No detectable cardiac defects in epicardium-specific Alk2 mutants. Coronary vasculature smooth muscle and cardiac fibroblast cells are both epicardium-derived. R26R-driven βgal staining (blue) shows that abrogation of Alk2 function in epicardial cells using the Tbx18-Cre driver line did not cause detectable defects in the smooth muscle cell layer surrounding coronary arteries (E18: white arrows in A, B) or in generation and migration of epicardially derived WT1-positive cells (white arrowheads) into the ventricular walls (C, D) (E13: immunostaining for WT1, green; for MF20, red). A and C, controls; B and D, Alk2/Gata5-Cre mutants.



Figure S2.

No difference in regional patterns of Notch1 target genes Hey1 and Hey2 between control and Alk2/Gata5-Cre mutant outflow tracts. ISH performed on sections transverse to distal (A–D), mid (E–H) and proximal (I–L) outflow tract of control (A, B, E, F, I, J) and mutant (C, D, G, H, K, L) embryos showing expression patterns (blue) of Hey1 (A, C, E, G, I, K) and Hey2 (ISH: B, D, F, H, J, L). Hey1 expression in OFT endocardium (arrow head) restricted to cells lateral to but not over the two main OFT cushions (parietal, septal *). ISH staining for Hey1 on sagittal sections (distal to the left) of control (I′) and mutant (K′) also not above background in mesenchymal cells of the proximal OFT cushions (Prox OFT). Hey2 detected in most OFT endocardial cells but stronger in areas lateral to the main OFT cushions (arrows).
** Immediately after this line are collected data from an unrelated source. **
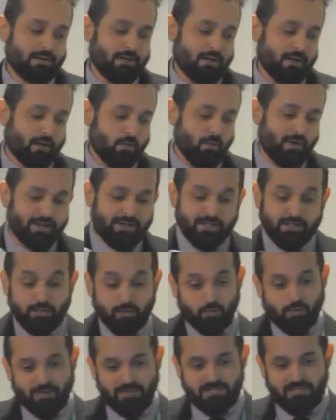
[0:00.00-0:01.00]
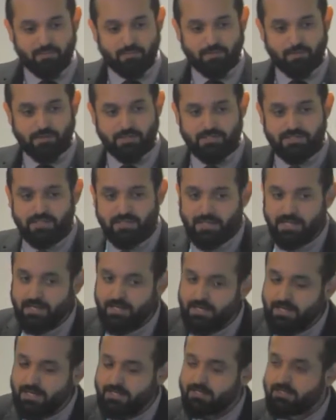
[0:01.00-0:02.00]
acquiring new customers,
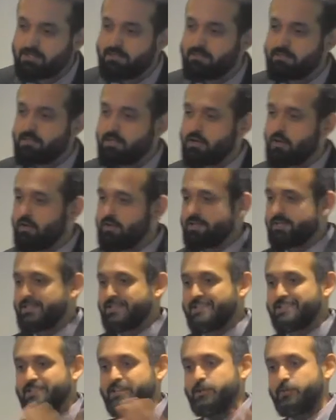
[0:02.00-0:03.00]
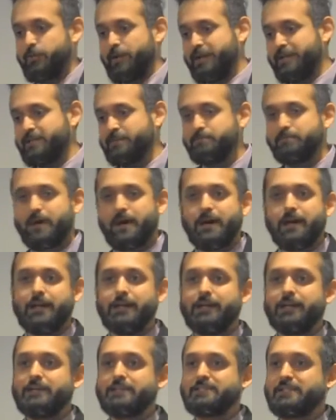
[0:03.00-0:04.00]
and the content is curated
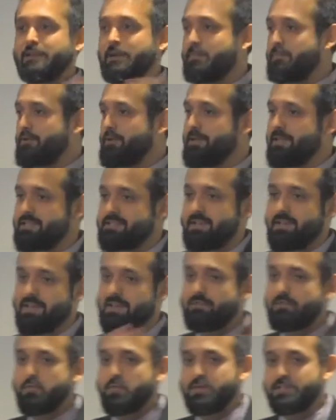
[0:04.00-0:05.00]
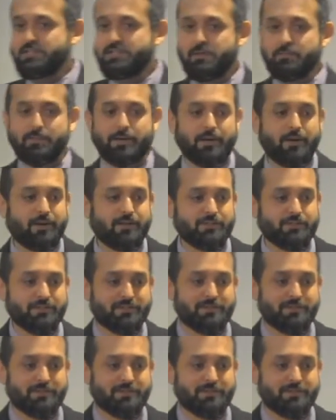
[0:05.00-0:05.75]
by celebrities. Like, everyone's jumping onto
Non-coronary leaflet will develop from the intercalated cushion on the left side in these images. Hey1 also detected in atrial appendage myocardium (A Myo) and epicardium (green arrow). Hey2 also detected in ventricular wall myocardium (V Myo).



Figure S3.

Expression findings in valve leaflets of Alk2/Gata5-Cre mutants with aortic stenosis and insufficiency. A, Scatter plot demonstrates inverse relationship between Spp1 and Sox9 expression in aortic valve leaflets of stenotic Alk2/Gata5-Cre mutants measured by real-time RT-PCR. B, Bar graph illustrates no difference in relative expression of inflammation markers Alox5 and Cd68, and of proliferation marker Pcna, in stenotic mutant (red) and normal control (blue) aortic valve leaflets measured by real-time RT-PCR quantification (n = 3). Error bars, SEM.
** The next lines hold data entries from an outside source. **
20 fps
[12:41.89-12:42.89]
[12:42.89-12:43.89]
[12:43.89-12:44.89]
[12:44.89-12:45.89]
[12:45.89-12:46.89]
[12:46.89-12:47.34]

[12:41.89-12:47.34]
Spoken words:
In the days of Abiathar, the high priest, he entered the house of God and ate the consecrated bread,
We thank Nobby Kamiya, Richard Harvey, Deepak Srivastava and Irma Thesleff for probe templates, Kimber Converso-Baran and Mark Russell for Echo analyses, Sylvia Evans for Tbx18-Cre mice and Robert H. Anderson for very helpful suggestions for morphological analysis.

Author Contributions

Conceived and designed the experiments: PST SS VK. Performed the experiments: PST SS VK. Analyzed the data: PST VK. Contributed reagents/materials/analysis tools: PR-L. Wrote the paper: PST VK.